Summary

A sentinel value is a special value of a variable that is used to signify something, or draw the users attention to something.
A sentinel value is often used to distinguish between two states; “it worked ok”, “it didn’t work ok”.
Don’t choose a sentinel value that can inadvertently be interpreted or processed as a normal value of the variable in which it is stored.
Choose a sentinel value such that if it becomes corrupted it can’t accidently still be interpreted as indicating either of the states it is intended to distinguish between.
If a sentinel value is processed is processed by a downstream calculation, the sentinel value should be such that the downstream calculation generates an exception.
If processing a sentinel value generates an exception, the choice of sentinel value should be such that the exception is generated as close as possible (in code) to the place where the sentinel value is first inappropriately processed.

Introduction

All the posts in my Data Science Notes series are based on techniques I use regularly, or on conversations I’ve had with other Data Scientists where I’ve explained why experience has taught me to do something in a particular way. This post is no exception. It stemmed from someone asking why I initialize all my arrays with NaNs, particularly when I’m going to later reinitialize each array element to zero when I start adding to it. It’s because I want the NaN value to act as a sentinel value.

What is a sentinel value I can hear you asking? Well, a sentinel value watches. It warns. A bit like a lighthouse. It communicates when something happened or went wrong. Okay, but isn’t that just a flag? Can’t I just use a Boolean variable when something went wrong? Here’s the thing, often we want to use or store a sentinel value in a variable that is already processed as part of a calculation.

Here’s an example. Say I have an array of variances that I need to calculate. That array of variances might be the variances of a set of features I’m using in a predictive model. But for some of the features I might not be able to calculate the variance. The feature value might be missing across all but one of the training data points. No problem, I’ll just set the variance of that feature equal to -1. Since every Data Scientist knows a variance has to be non-negative, a value of -1 clearly indicates that the variance for that feature has not been calculated, and it is not available for any downstream calculation. That is a sentinel value in action. The -1 is the sentinel value. It has communicated to me when the variance calculation has not worked but it is not a flag variable. It is just a different value stored inside a normal variable, the feature variance in this case.
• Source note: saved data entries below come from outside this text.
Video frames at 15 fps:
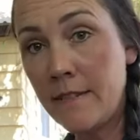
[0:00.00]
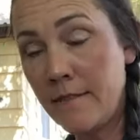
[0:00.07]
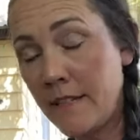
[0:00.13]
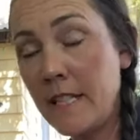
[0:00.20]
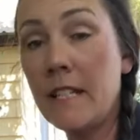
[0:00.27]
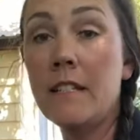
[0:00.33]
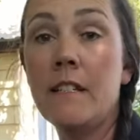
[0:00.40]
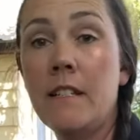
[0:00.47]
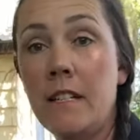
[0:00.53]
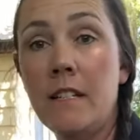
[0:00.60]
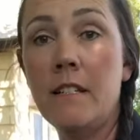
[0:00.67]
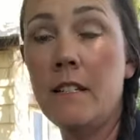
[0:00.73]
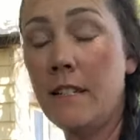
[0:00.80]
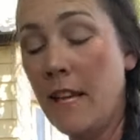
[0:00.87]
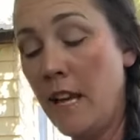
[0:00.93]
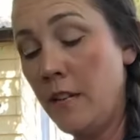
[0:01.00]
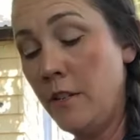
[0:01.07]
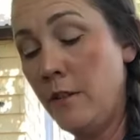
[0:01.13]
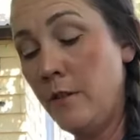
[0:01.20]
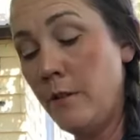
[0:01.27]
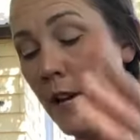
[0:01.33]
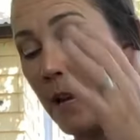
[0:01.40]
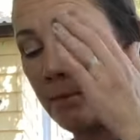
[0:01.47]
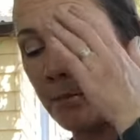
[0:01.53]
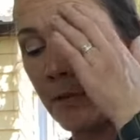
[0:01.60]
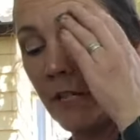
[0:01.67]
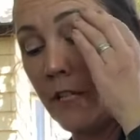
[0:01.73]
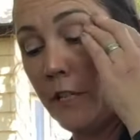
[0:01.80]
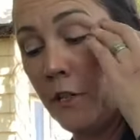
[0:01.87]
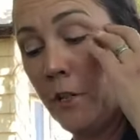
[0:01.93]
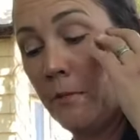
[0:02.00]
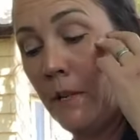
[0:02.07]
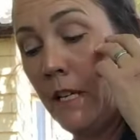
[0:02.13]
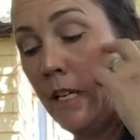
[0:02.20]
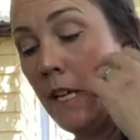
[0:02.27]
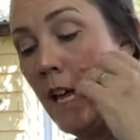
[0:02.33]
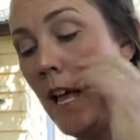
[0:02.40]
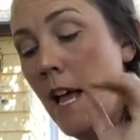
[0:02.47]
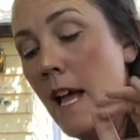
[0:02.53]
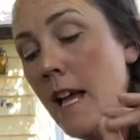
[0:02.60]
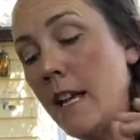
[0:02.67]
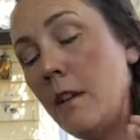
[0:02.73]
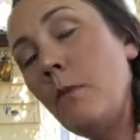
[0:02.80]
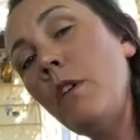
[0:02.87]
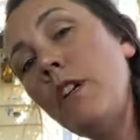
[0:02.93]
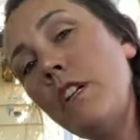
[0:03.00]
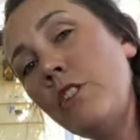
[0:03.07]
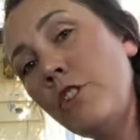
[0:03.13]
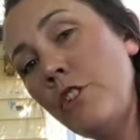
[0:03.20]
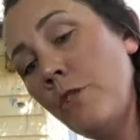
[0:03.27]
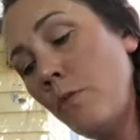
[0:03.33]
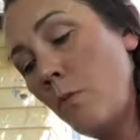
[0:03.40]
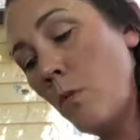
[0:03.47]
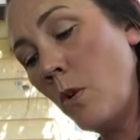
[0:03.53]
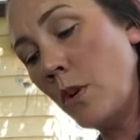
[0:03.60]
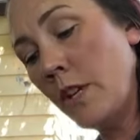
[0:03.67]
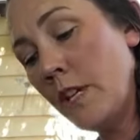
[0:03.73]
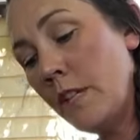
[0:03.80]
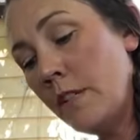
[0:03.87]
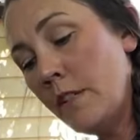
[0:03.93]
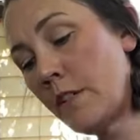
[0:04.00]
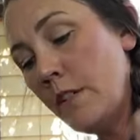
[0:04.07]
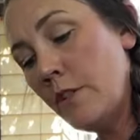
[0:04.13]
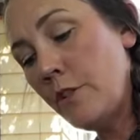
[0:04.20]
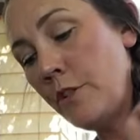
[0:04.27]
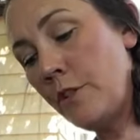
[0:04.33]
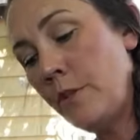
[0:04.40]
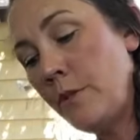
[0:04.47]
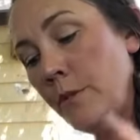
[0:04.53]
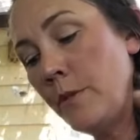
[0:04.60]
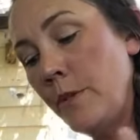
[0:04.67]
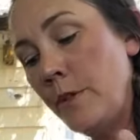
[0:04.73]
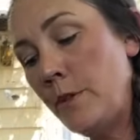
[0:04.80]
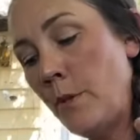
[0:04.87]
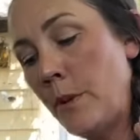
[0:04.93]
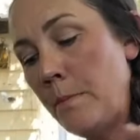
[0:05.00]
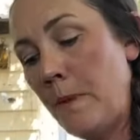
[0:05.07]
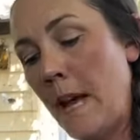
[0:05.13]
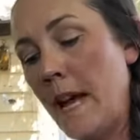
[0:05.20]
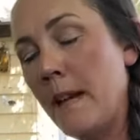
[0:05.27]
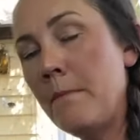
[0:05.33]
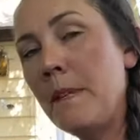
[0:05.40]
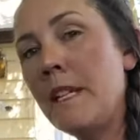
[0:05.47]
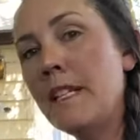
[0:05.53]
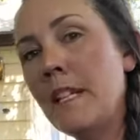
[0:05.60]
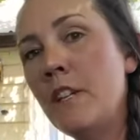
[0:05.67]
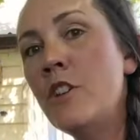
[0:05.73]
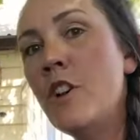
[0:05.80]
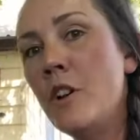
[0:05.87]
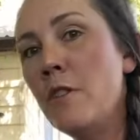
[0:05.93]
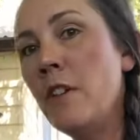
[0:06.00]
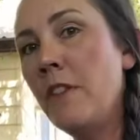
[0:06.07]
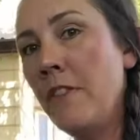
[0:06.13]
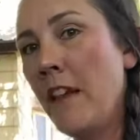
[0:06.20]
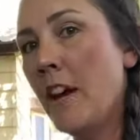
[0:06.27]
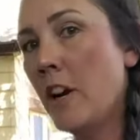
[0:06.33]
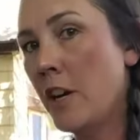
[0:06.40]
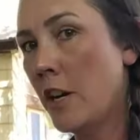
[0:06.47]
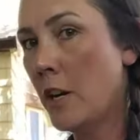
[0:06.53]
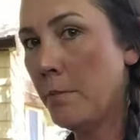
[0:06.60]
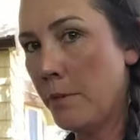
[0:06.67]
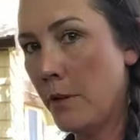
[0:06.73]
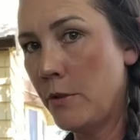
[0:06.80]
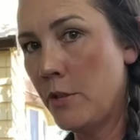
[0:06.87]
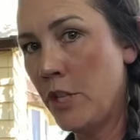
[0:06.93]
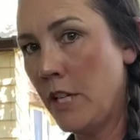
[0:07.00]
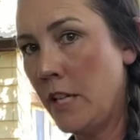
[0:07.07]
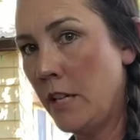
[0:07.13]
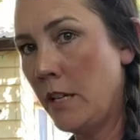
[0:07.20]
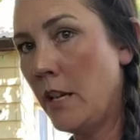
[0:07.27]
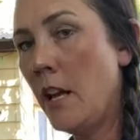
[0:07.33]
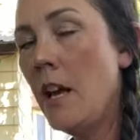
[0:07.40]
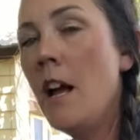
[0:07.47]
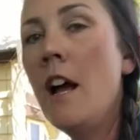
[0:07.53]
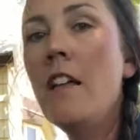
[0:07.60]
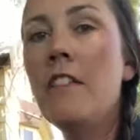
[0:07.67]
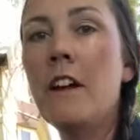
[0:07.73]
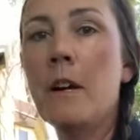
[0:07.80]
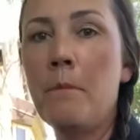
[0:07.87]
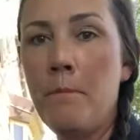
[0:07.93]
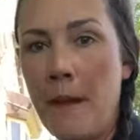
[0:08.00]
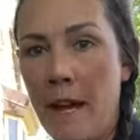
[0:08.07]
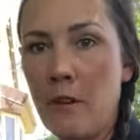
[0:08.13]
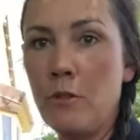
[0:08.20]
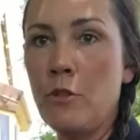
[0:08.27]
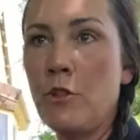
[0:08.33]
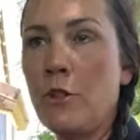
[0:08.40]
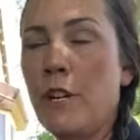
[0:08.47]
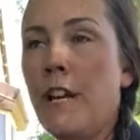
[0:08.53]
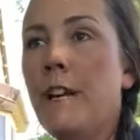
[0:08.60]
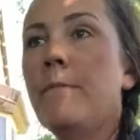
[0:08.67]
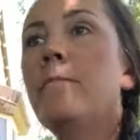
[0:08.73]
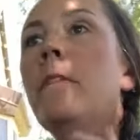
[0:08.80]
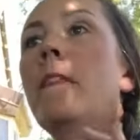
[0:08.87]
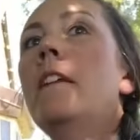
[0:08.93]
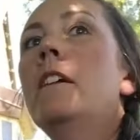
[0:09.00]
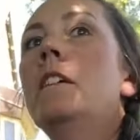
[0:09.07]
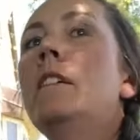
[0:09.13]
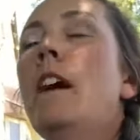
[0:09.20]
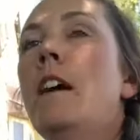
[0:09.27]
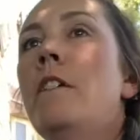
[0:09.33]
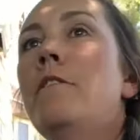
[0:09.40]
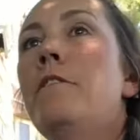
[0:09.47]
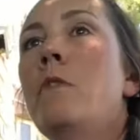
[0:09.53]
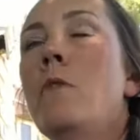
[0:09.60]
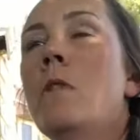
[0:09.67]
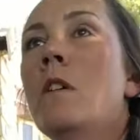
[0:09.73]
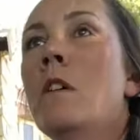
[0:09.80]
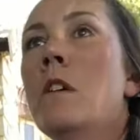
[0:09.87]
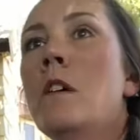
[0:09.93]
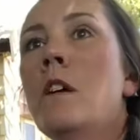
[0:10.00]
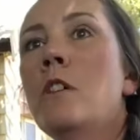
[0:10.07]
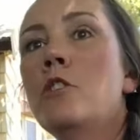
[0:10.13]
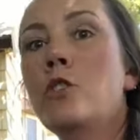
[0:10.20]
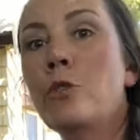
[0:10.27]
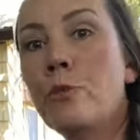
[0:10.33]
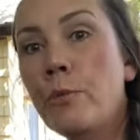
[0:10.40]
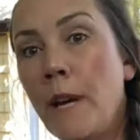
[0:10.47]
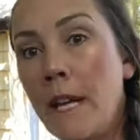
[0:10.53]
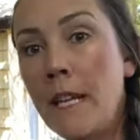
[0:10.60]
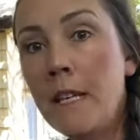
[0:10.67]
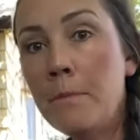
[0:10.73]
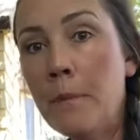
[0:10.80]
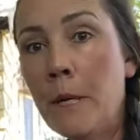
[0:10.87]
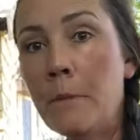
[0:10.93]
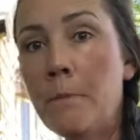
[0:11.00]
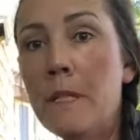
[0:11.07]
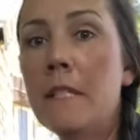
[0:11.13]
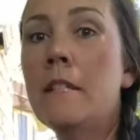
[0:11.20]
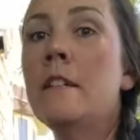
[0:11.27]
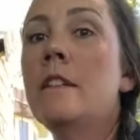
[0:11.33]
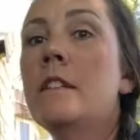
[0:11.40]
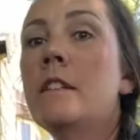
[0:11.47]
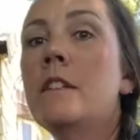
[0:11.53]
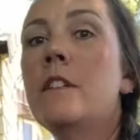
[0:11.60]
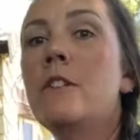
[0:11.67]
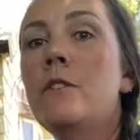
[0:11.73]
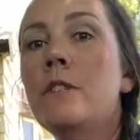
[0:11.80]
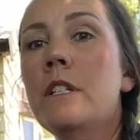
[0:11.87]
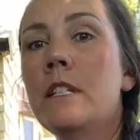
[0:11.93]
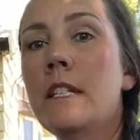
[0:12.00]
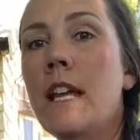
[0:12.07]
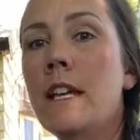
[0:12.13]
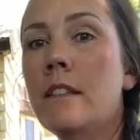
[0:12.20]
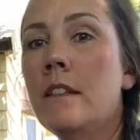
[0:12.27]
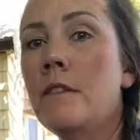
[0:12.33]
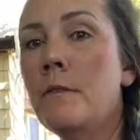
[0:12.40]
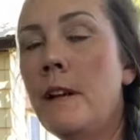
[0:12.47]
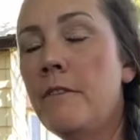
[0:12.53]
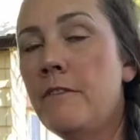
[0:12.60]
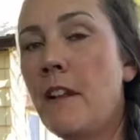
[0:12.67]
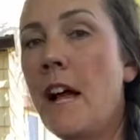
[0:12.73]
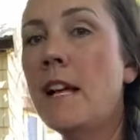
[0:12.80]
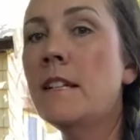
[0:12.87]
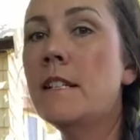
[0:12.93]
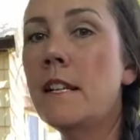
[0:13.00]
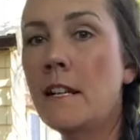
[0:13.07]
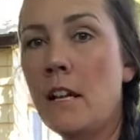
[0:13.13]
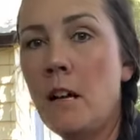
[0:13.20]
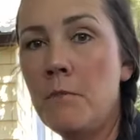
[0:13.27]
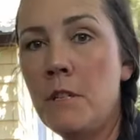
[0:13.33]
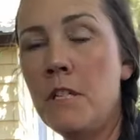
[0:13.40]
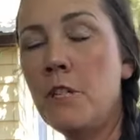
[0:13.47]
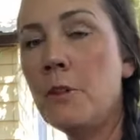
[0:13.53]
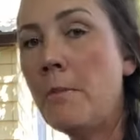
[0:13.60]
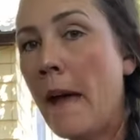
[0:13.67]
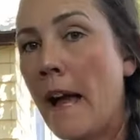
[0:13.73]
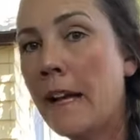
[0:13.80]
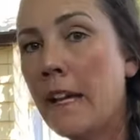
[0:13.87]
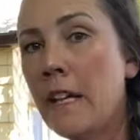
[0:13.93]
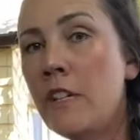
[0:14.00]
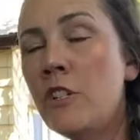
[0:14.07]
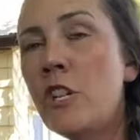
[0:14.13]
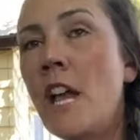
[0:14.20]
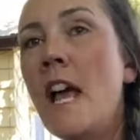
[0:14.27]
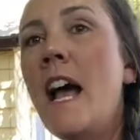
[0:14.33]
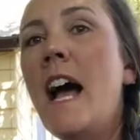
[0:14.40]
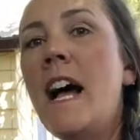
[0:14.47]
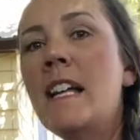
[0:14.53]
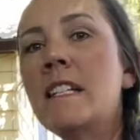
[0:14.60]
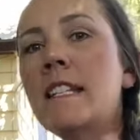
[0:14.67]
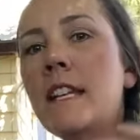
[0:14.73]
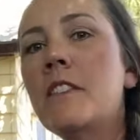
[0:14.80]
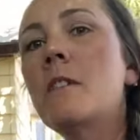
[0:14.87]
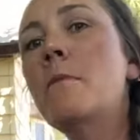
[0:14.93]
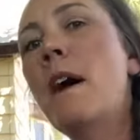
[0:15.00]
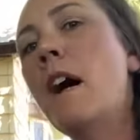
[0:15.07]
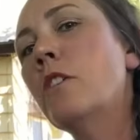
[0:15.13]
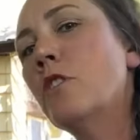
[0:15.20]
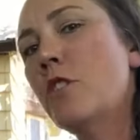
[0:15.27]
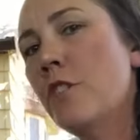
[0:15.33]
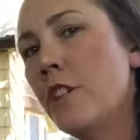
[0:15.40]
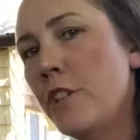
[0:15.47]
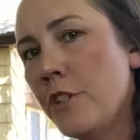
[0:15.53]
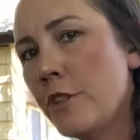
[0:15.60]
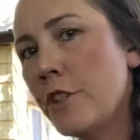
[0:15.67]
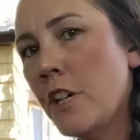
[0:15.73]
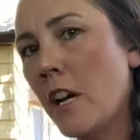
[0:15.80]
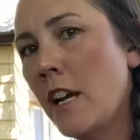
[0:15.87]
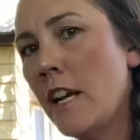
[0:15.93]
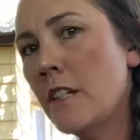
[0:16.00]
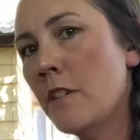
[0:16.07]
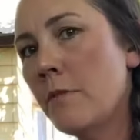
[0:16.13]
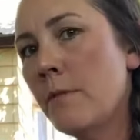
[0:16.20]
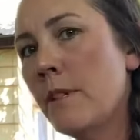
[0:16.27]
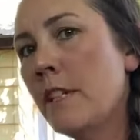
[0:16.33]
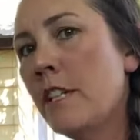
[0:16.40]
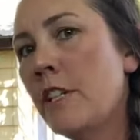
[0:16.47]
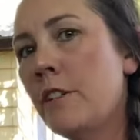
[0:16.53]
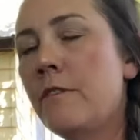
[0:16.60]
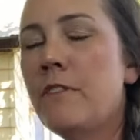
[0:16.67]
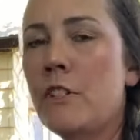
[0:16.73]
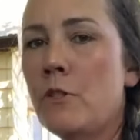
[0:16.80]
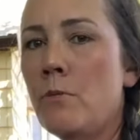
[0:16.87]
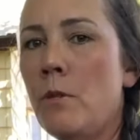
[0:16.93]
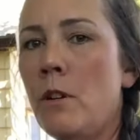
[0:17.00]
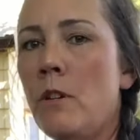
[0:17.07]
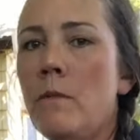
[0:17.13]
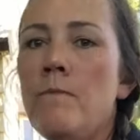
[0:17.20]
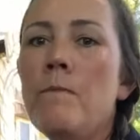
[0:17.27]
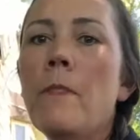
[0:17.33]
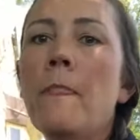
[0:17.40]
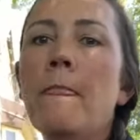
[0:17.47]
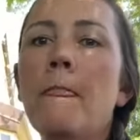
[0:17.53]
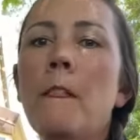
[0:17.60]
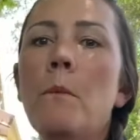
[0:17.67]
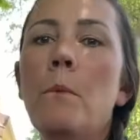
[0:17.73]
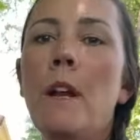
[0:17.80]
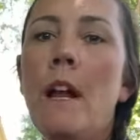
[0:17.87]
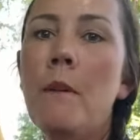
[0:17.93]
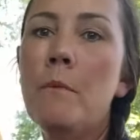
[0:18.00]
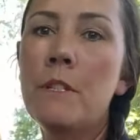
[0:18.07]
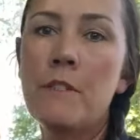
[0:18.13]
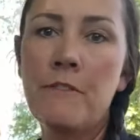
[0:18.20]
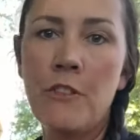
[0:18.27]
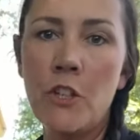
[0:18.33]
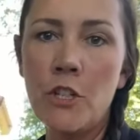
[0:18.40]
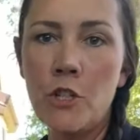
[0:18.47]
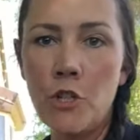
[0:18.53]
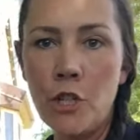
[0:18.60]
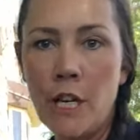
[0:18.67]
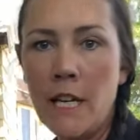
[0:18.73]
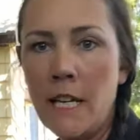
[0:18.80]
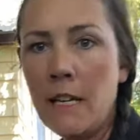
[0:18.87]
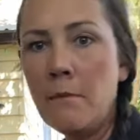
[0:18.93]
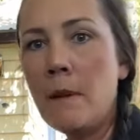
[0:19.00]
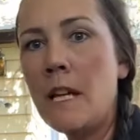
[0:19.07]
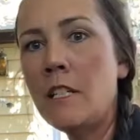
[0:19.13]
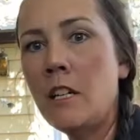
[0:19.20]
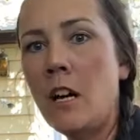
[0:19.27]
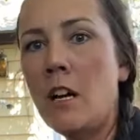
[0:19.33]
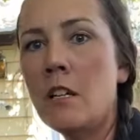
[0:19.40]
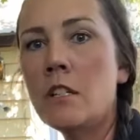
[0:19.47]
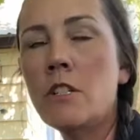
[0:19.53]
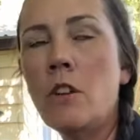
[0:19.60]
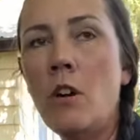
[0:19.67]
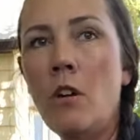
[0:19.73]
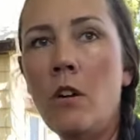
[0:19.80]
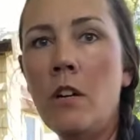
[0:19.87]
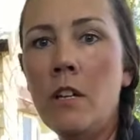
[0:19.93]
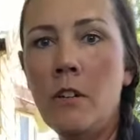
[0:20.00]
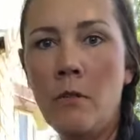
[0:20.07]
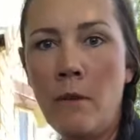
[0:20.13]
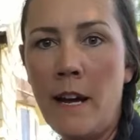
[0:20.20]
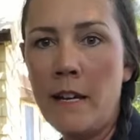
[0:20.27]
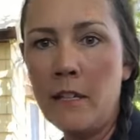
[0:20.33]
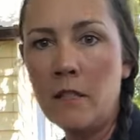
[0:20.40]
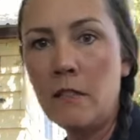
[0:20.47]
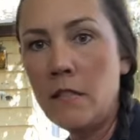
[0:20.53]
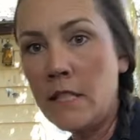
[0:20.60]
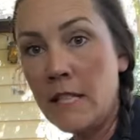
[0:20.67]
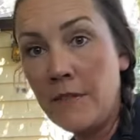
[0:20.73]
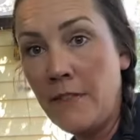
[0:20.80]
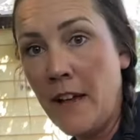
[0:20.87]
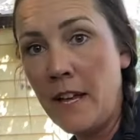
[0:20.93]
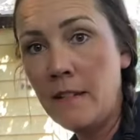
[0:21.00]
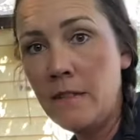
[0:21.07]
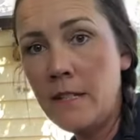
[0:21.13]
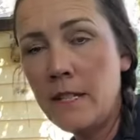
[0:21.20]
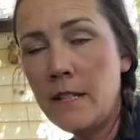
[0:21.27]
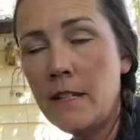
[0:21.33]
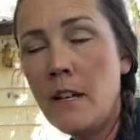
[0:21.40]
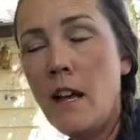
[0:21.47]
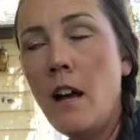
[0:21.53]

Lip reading: distance that you had predetermined. And it will issue warnings to your pet because they know that they are approaching their boundary. Now, for training purposes, you can take the red flags that come in your package and set them out so that your dog has a really good visual. When I was first training my dogs on a wireless fence,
In the example above there are clear and obvious reasons why I chose -1 as the sentinel value for my array of variances. Now, here’s the thing; choosing good sentinel values can be a bit of an art learnt through experience. To demonstrate this, I’m going to give two real anecdotes from my career as a Data Scientist where good sentinel values were not used. From these two anecdotes we can distil a number of useful lessons about what makes a good sentinel value.

First anecdote:

On one project I worked on we had a piece of code that produced some parameters estimates for a predictive model, and some associated parameter uncertainties. Interestingly, the parameter uncertainties had a sentinel value of 9999.99. A parameter uncertainty of 9999.99 was supposed to indicate that we hadn’t been able to estimate the parameter – there were a number of genuine reasons why this could happen. The value of 9999.99 was considered too large to be mistakenly confused for a genuine parameter uncertainty. So whenever we saw a parameter uncertainty of 9999.99 we knew that the parameter had in fact not been estimated. And whenever we saw a parameter uncertainty less than 9999.99 we knew that the parameter had been estimated. A few years later I discovered that it was possible for a downstream processing step, under certain circumstances, to modify those 9999.99 values to something different. The final result was a parameter uncertainty which was large, e.g. 9548.17, but not 9999.99. We’d lost the ability to interpret not being 9999.99 as an indication of an estimated parameter. Fortunately, there were other ways we could tell whether the parameter had been estimated other than through the sentinel value, but the lessons learnt from this anecdote are two-fold,

Don’t choose sentinel values that can inadvertently be interpreted as something different to what the sentinel value was intended to indicate. In this case the 9999.99 was intended to be implausibly large for a parameter uncertainty. However, although implausible it is not impossible, and so it is possible for it to be accidentally processed in a way it shouldn’t. And accidents will happen. In fact, you should assume that if an accident can happen, it will happen.
The second lesson learnt here is that a sentinel value flags a condition or state. So we use sentinel values to infer two situations. In this example, even with the mistaken downstream processing of the sentinel value, a final result of 9999.99 would still have indicated an un-estimated parameter, so it would look like the sentinel value of 9999.99 was doing its job. However, we couldn’t reliably infer the converse case. A large parameter uncertainty that was less than 9999.99 could not be used on its own to reliably infer that the parameter had been estimated. So when designing a good sentinel value we need to think about how it will be used to infer either of the two scenarios, and whether correct inference of either scenario is always possible.

Second anecdote:

This second anecdote is not about what happens when you have a bad choice of sentinel value, but about what happens when you don’t have a sentinel value at all, and what that reveals about what you want to happen when a sentinel value is accidentally processed.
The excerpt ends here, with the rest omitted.